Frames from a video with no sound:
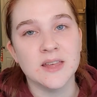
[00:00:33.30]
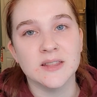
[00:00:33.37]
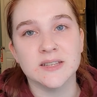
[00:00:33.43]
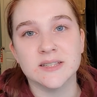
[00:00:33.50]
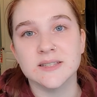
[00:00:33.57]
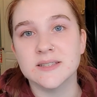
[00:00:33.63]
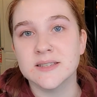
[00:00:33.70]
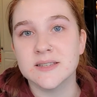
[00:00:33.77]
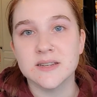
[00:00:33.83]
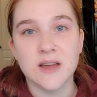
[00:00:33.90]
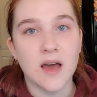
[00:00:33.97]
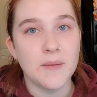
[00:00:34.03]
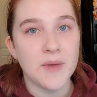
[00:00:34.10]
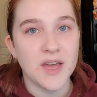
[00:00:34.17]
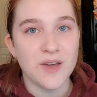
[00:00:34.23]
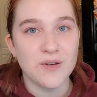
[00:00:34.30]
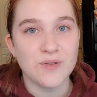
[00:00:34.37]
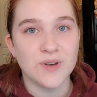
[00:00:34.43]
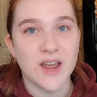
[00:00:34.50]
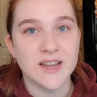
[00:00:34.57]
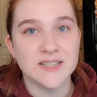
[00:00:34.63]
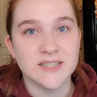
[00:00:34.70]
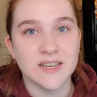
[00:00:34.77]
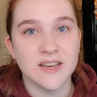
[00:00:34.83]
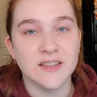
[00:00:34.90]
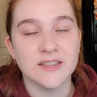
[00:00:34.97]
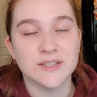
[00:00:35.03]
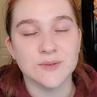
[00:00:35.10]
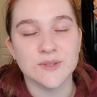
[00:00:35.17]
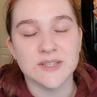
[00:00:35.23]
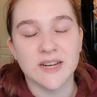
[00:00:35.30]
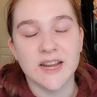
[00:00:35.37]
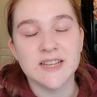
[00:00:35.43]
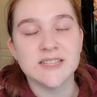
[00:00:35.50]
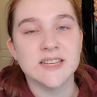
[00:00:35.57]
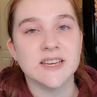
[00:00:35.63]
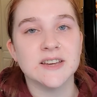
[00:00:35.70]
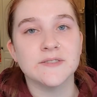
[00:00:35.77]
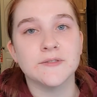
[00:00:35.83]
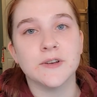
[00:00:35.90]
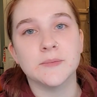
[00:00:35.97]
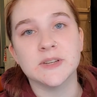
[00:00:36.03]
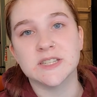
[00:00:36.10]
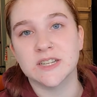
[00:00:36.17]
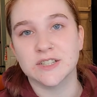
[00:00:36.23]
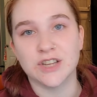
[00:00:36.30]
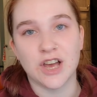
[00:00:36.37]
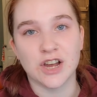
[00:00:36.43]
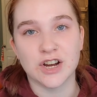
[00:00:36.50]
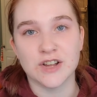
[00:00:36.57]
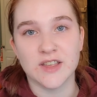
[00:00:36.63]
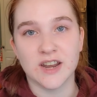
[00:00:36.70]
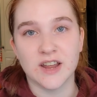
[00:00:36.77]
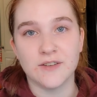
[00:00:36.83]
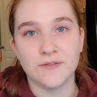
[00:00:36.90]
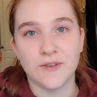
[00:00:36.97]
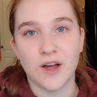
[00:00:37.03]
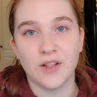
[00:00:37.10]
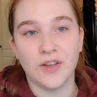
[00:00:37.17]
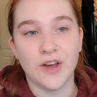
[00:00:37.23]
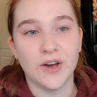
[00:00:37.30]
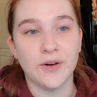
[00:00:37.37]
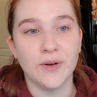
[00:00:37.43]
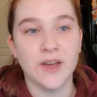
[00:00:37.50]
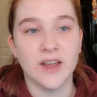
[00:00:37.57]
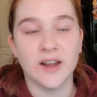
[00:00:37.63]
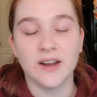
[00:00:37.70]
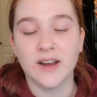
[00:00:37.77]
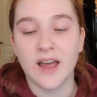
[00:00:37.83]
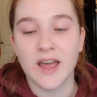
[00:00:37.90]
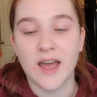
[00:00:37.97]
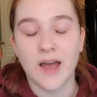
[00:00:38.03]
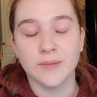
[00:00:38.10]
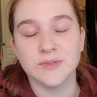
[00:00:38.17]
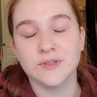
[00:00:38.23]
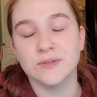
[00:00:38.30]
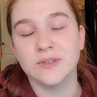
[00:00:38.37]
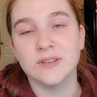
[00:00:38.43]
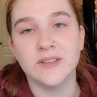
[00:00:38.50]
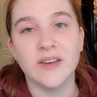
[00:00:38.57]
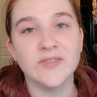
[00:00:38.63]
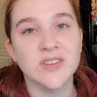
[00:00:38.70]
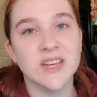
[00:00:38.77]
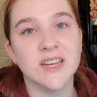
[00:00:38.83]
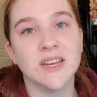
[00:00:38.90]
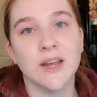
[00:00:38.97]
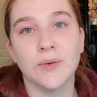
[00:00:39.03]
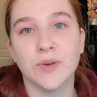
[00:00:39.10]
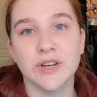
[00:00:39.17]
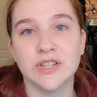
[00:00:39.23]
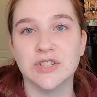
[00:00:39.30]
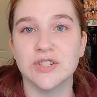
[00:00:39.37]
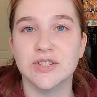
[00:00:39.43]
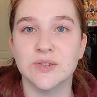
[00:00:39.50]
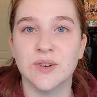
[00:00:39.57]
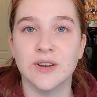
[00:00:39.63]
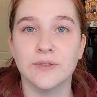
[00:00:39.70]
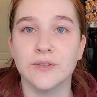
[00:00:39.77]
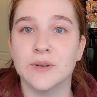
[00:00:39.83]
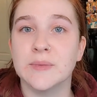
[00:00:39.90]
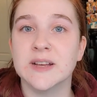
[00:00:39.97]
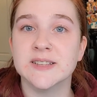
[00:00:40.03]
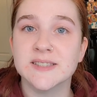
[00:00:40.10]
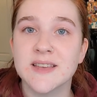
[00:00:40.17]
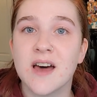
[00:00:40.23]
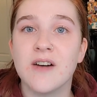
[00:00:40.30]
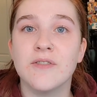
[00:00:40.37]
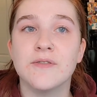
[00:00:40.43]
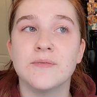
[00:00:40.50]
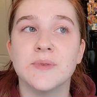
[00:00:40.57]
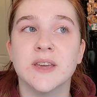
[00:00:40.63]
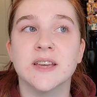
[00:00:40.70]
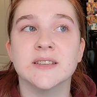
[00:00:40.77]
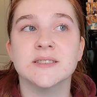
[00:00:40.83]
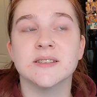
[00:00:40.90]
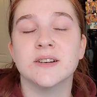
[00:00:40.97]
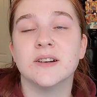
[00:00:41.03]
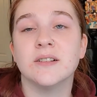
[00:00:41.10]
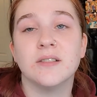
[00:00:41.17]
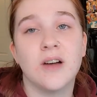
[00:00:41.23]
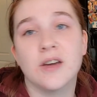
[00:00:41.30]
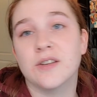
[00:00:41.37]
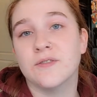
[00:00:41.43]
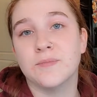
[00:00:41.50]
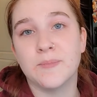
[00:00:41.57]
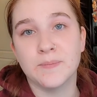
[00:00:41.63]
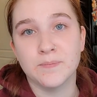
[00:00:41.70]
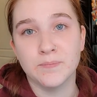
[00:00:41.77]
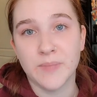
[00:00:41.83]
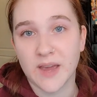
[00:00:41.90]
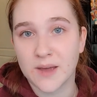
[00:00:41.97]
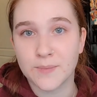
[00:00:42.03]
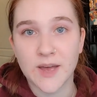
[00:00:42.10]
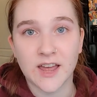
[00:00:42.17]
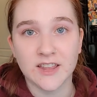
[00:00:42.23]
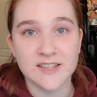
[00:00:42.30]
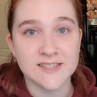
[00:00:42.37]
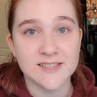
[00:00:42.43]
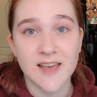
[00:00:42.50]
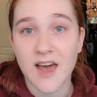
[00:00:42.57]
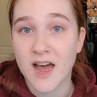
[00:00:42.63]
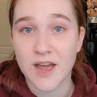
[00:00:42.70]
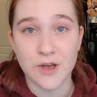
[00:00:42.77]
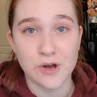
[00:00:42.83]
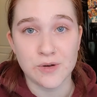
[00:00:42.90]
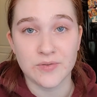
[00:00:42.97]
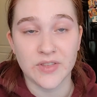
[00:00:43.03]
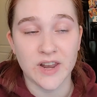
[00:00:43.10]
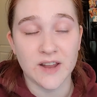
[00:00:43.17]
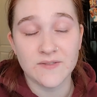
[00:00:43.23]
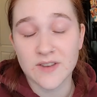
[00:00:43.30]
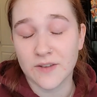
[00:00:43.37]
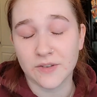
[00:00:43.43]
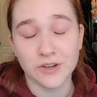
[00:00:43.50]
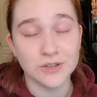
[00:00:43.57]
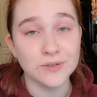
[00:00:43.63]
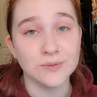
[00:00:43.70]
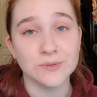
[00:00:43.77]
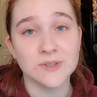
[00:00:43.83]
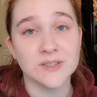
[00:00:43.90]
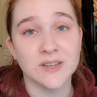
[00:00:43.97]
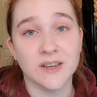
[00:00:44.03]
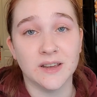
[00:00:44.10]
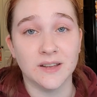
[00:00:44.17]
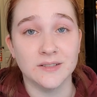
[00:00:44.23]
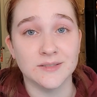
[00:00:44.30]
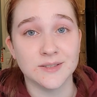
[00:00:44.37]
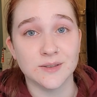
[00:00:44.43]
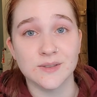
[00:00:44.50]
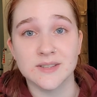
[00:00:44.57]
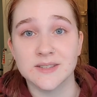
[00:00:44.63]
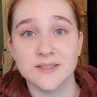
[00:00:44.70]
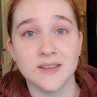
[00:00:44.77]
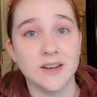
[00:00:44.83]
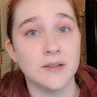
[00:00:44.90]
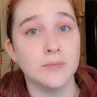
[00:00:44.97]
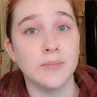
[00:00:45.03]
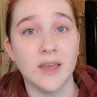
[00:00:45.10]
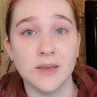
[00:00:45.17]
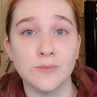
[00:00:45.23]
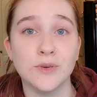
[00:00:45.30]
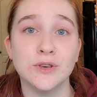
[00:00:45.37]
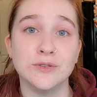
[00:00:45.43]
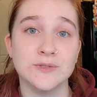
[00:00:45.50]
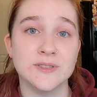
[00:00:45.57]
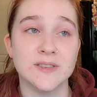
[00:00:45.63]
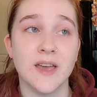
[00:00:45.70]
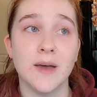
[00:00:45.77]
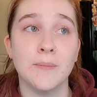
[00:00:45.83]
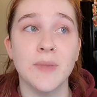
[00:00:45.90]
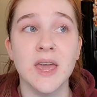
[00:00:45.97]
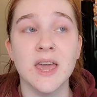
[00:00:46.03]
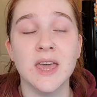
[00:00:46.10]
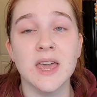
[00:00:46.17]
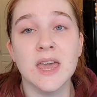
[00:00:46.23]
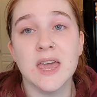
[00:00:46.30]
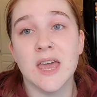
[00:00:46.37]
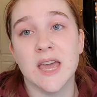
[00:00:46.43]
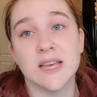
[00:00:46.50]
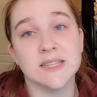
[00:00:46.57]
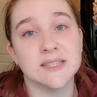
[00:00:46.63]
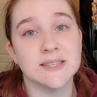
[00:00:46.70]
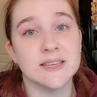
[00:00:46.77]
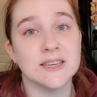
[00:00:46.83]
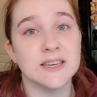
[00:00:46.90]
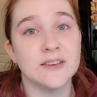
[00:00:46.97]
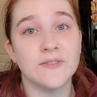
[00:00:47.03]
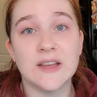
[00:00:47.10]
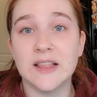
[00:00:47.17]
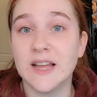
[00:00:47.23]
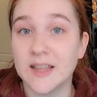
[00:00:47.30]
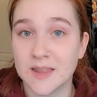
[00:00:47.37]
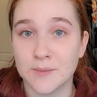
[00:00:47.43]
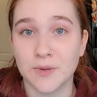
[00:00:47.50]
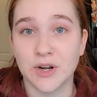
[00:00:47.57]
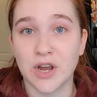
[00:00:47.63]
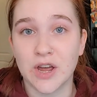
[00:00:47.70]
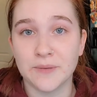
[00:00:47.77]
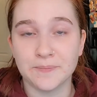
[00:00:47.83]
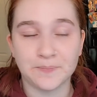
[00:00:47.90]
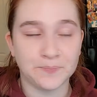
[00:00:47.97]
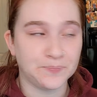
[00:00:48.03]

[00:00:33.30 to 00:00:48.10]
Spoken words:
This is not my own idea. This was an idea from a TikToker that I follow, and I absolutely loved it, and I wanted to do it for myself because there are a lot of makeup palettes that I own that I've never used, and so this is going to make me use them and see if I like them or not.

--*--

### Exercise aim:
Would you restate the listing word for word and leave every picture out?

### Reply to the task:
Frames from a video with no sound:
[00:00:33.30]
[00:00:33.37]
[00:00:33.43]
[00:00:33.50]
[00:00:33.57]
[00:00:33.63]
[00:00:33.70]
[00:00:33.77]
[00:00:33.83]
[00:00:33.90]
[00:00:33.97]
[00:00:34.03]
[00:00:34.10]
[00:00:34.17]
[00:00:34.23]
[00:00:34.30]
[00:00:34.37]
[00:00:34.43]
[00:00:34.50]
[00:00:34.57]
[00:00:34.63]
[00:00:34.70]
[00:00:34.77]
[00:00:34.83]
[00:00:34.90]
[00:00:34.97]
[00:00:35.03]
[00:00:35.10]
[00:00:35.17]
[00:00:35.23]
[00:00:35.30]
[00:00:35.37]
[00:00:35.43]
[00:00:35.50]
[00:00:35.57]
[00:00:35.63]
[00:00:35.70]
[00:00:35.77]
[00:00:35.83]
[00:00:35.90]
[00:00:35.97]
[00:00:36.03]
[00:00:36.10]
[00:00:36.17]
[00:00:36.23]
[00:00:36.30]
[00:00:36.37]
[00:00:36.43]
[00:00:36.50]
[00:00:36.57]
[00:00:36.63]
[00:00:36.70]
[00:00:36.77]
[00:00:36.83]
[00:00:36.90]
[00:00:36.97]
[00:00:37.03]
[00:00:37.10]
[00:00:37.17]
[00:00:37.23]
[00:00:37.30]
[00:00:37.37]
[00:00:37.43]
[00:00:37.50]
[00:00:37.57]
[00:00:37.63]
[00:00:37.70]
[00:00:37.77]
[00:00:37.83]
[00:00:37.90]
[00:00:37.97]
[00:00:38.03]
[00:00:38.10]
[00:00:38.17]
[00:00:38.23]
[00:00:38.30]
[00:00:38.37]
[00:00:38.43]
[00:00:38.50]
[00:00:38.57]
[00:00:38.63]
[00:00:38.70]
[00:00:38.77]
[00:00:38.83]
[00:00:38.90]
[00:00:38.97]
[00:00:39.03]
[00:00:39.10]
[00:00:39.17]
[00:00:39.23]
[00:00:39.30]
[00:00:39.37]
[00:00:39.43]
[00:00:39.50]
[00:00:39.57]
[00:00:39.63]
[00:00:39.70]
[00:00:39.77]
[00:00:39.83]
[00:00:39.90]
[00:00:39.97]
[00:00:40.03]
[00:00:40.10]
[00:00:40.17]
[00:00:40.23]
[00:00:40.30]
[00:00:40.37]
[00:00:40.43]
[00:00:40.50]
[00:00:40.57]
[00:00:40.63]
[00:00:40.70]
[00:00:40.77]
[00:00:40.83]
[00:00:40.90]
[00:00:40.97]
[00:00:41.03]
[00:00:41.10]
[00:00:41.17]
[00:00:41.23]
[00:00:41.30]
[00:00:41.37]
[00:00:41.43]
[00:00:41.50]
[00:00:41.57]
[00:00:41.63]
[00:00:41.70]
[00:00:41.77]
[00:00:41.83]
[00:00:41.90]
[00:00:41.97]
[00:00:42.03]
[00:00:42.10]
[00:00:42.17]
[00:00:42.23]
[00:00:42.30]
[00:00:42.37]
[00:00:42.43]
[00:00:42.50]
[00:00:42.57]
[00:00:42.63]
[00:00:42.70]
[00:00:42.77]
[00:00:42.83]
[00:00:42.90]
[00:00:42.97]
[00:00:43.03]
[00:00:43.10]
[00:00:43.17]
[00:00:43.23]
[00:00:43.30]
[00:00:43.37]
[00:00:43.43]
[00:00:43.50]
[00:00:43.57]
[00:00:43.63]
[00:00:43.70]
[00:00:43.77]
[00:00:43.83]
[00:00:43.90]
[00:00:43.97]
[00:00:44.03]
[00:00:44.10]
[00:00:44.17]
[00:00:44.23]
[00:00:44.30]
[00:00:44.37]
[00:00:44.43]
[00:00:44.50]
[00:00:44.57]
[00:00:44.63]
[00:00:44.70]
[00:00:44.77]
[00:00:44.83]
[00:00:44.90]
[00:00:44.97]
[00:00:45.03]
[00:00:45.10]
[00:00:45.17]
[00:00:45.23]
[00:00:45.30]
[00:00:45.37]
[00:00:45.43]
[00:00:45.50]
[00:00:45.57]
[00:00:45.63]
[00:00:45.70]
[00:00:45.77]
[00:00:45.83]
[00:00:45.90]
[00:00:45.97]
[00:00:46.03]
[00:00:46.10]
[00:00:46.17]
[00:00:46.23]
[00:00:46.30]
[00:00:46.37]
[00:00:46.43]
[00:00:46.50]
[00:00:46.57]
[00:00:46.63]
[00:00:46.70]
[00:00:46.77]
[00:00:46.83]
[00:00:46.90]
[00:00:46.97]
[00:00:47.03]
[00:00:47.10]
[00:00:47.17]
[00:00:47.23]
[00:00:47.30]
[00:00:47.37]
[00:00:47.43]
[00:00:47.50]
[00:00:47.57]
[00:00:47.63]
[00:00:47.70]
[00:00:47.77]
[00:00:47.83]
[00:00:47.90]
[00:00:47.97]
[00:00:48.03]

[00:00:33.30 to 00:00:48.10]
Spoken words:
This is not my own idea. This was an idea from a TikToker that I follow, and I absolutely loved it, and I wanted to do it for myself because there are a lot of makeup palettes that I own that I've never used, and so this is going to make me use them and see if I like them or not.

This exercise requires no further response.